Fireblocks maintain that none of their production keys have ever been affected and that all their customers’ funds are safe, with customers’ MPC keys (both ECDSA and EDDSA) backed up and recoverable. 

The firm is “actively investigating the situation and assisting all parties involved to resolve the issue.” Fireblocks is in particular looking at these 3 solutions to unlock the funds:

  1. Continuous attempts to recover the keys using forensics;
  2. Cryptanalysis of the key generation library; and
  3. Proposing a long-term ETH 2.0 solution to “remediate such incidents on a holistic basis.”

According to Fireblocks’ disaster recovery policy:

“As a non-custodial and direct-custody technology provider, Fireblocks’ policy is to require all customers to engage the disaster recovery services of a third-party service provider or to independently backup their keys. This requirement is communicated to our customers during the procurement process as an explicit written obligation in our standard form licensing agreement, and this expectation is reinforced visually and verbally, during onboarding.”

How are Stakehound customers affected?

Without access to the staked ETH wallet, Stakehound customers are at risk of a permanent loss of their staked Ether, since they’ve handed over custody of their assets to the firm (who has locked in a smart contract) and don’t control any private keys. Therefore, if Stakehound or their service provider Fireblocks can’t restore access, the staked ETH are likely lost for good. 

Judging by the bitter current litigation and mudslinging between the two companies, this does seem to be the case. As a result, investors will have to likely be made whole by either Fireblocks or Stakehound, or both, in order to get their funds back. 

The Fireblocks incident and other high-profile DeFi losses (such as Mark Cuban’s $11 million Iron Finance fiasco, which apparently wasn’t a rugpull but a token collapse due to oversupply).

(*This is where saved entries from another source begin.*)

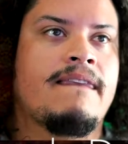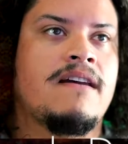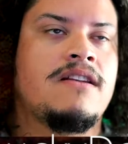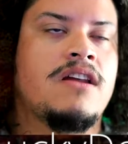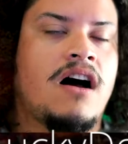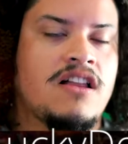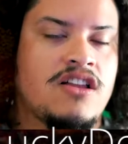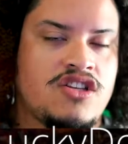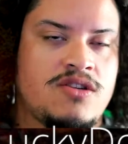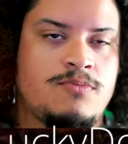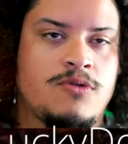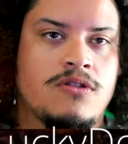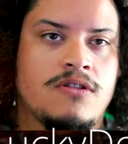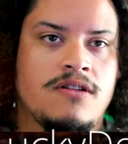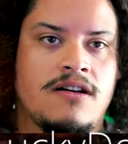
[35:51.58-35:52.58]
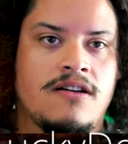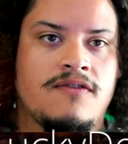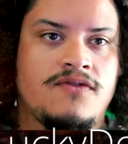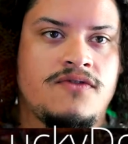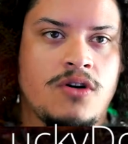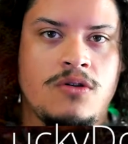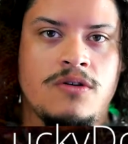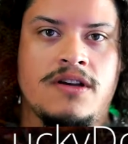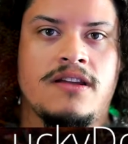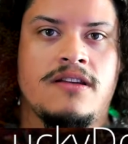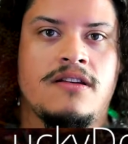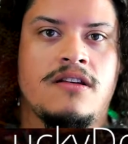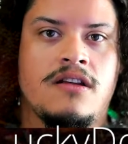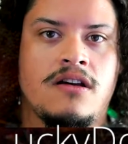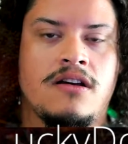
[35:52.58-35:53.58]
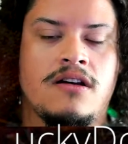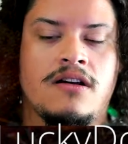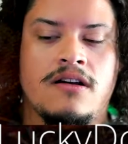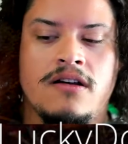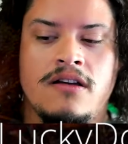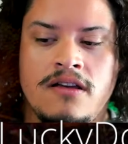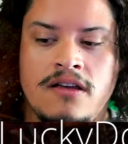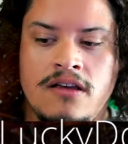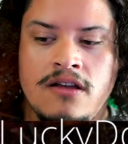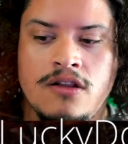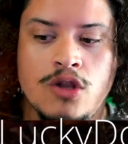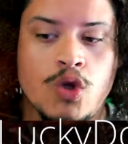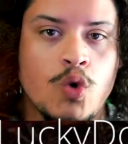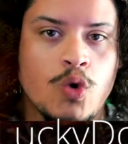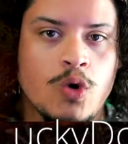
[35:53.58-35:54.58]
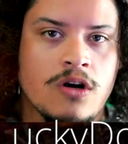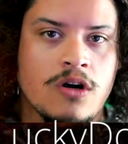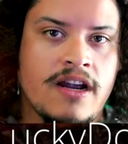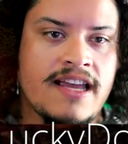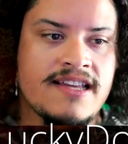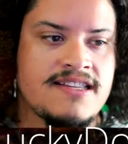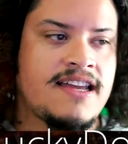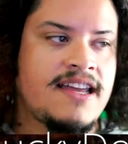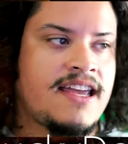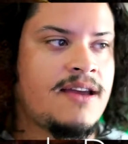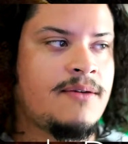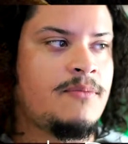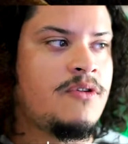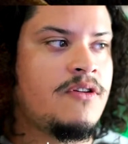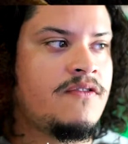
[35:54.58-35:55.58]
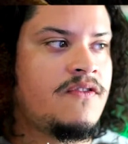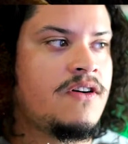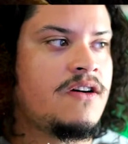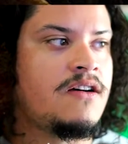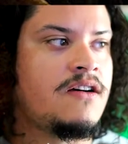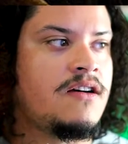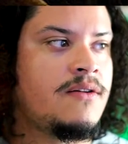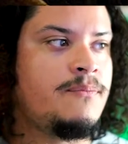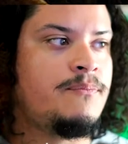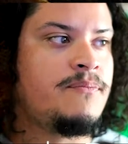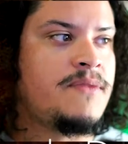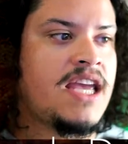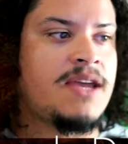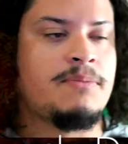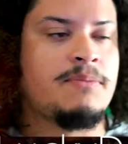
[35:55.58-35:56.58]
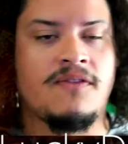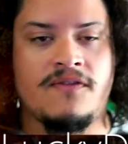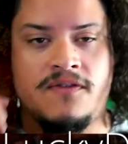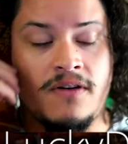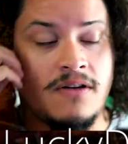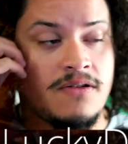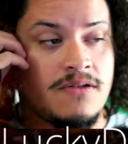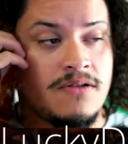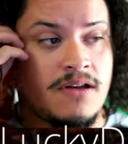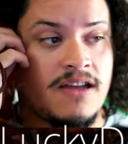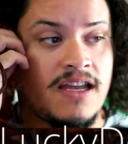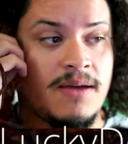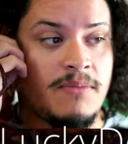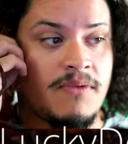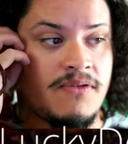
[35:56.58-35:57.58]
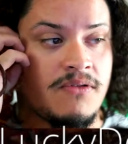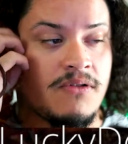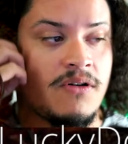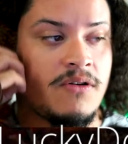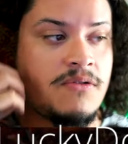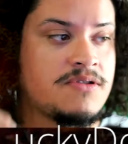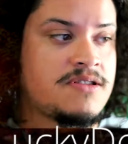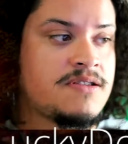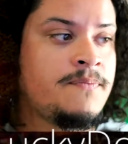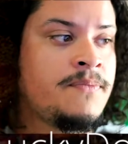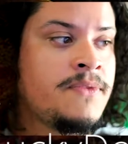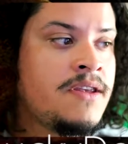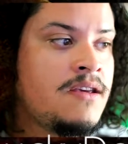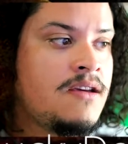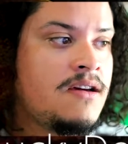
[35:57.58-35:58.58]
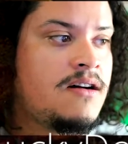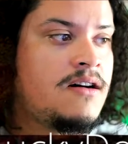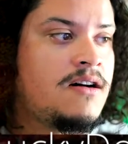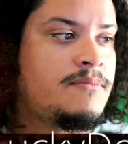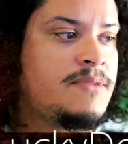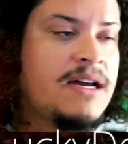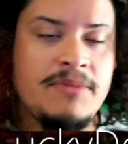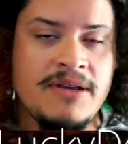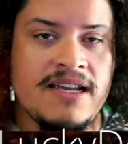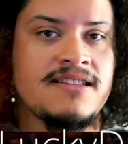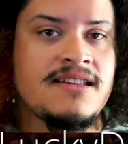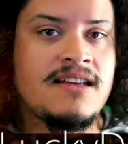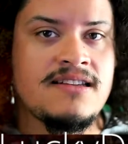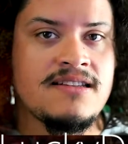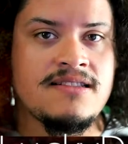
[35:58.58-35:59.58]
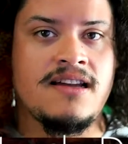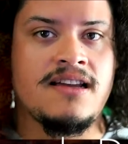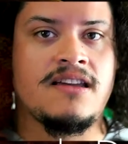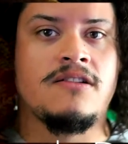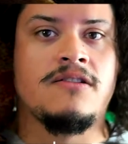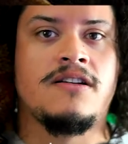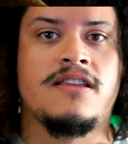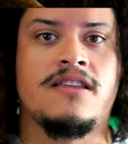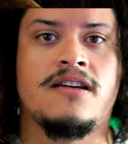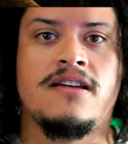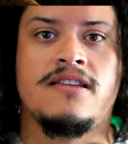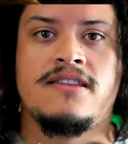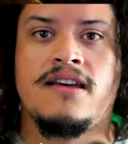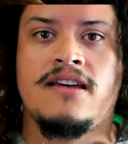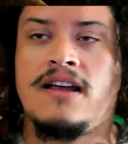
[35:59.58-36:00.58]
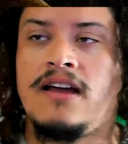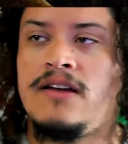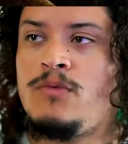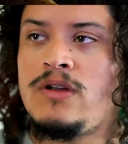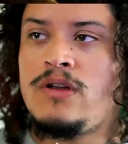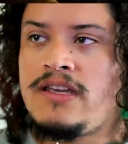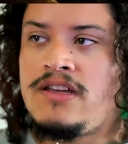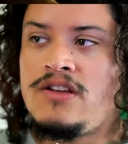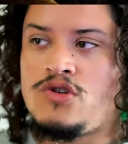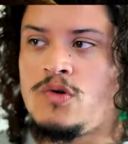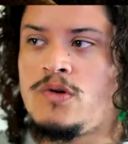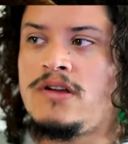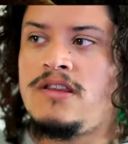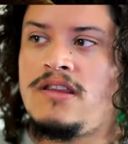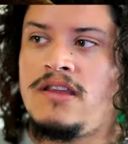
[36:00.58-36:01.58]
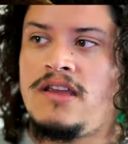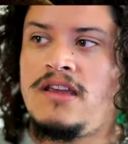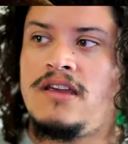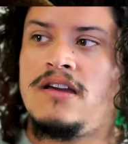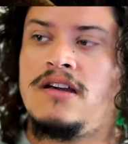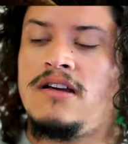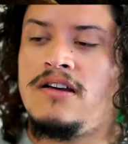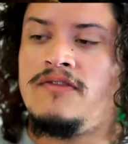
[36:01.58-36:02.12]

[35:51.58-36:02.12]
knowledgeable of Tolkien lore as I am with Game of Thrones. Not because I dislike it or anything like that. I've really enjoyed the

Lessons for Crypto Investors and Stakers

The Fireblocks/Stakehound saga comes at a bad time, with Ethereum slumping due to market conditions and systemic issues like congestion and high transaction fees, as well community infighting over new deflationary upgrade EIP 1559. 

While either one or both parties can be at fault, it is clear that someone somewhere made a mistake. Private key management is the most critical, non-negotiable aspect of owning and managing cryptocurrencies, and the same rules apply for any investor, whether you’re hoarding 1 ETH in MetaMask or 100,000 ETH on a major digital asset custodial wallet solution. 

Any mistake, exposure or misplacement related to the private key or recovery seed has the potential to permanently sink the crypto in question. There’s a reason that tens of billions of dollars in Bitcoin (an estimated nearly 4 million BTC according to Chainalysis) are likely irretrievably lost. 

Customers,no matter their size or portfolio worth, need to understand that just by handing over their users’ assets to a custodial service provider, they are ultimately still responsible for these crypto-assets. Failure to maintain proper key management and security measures (such as secure backups) outside of the custodian’s systems opens up a can of security worms that could result in the permanent loss of funds.

Whether Fireblocks or Stakehound are in the wrong here, will ultimately be established in court. Only two things are rather certain, as with most crypto-related losses: This disaster was most likely completely avoidable and will likely harm end-users the most in the end. It’s very simple. Not your keys, not your crypto. And, if you’re going to stake your assets, make sure you do your research on your custodial solution and trust them to have the right security in place. Stay safe!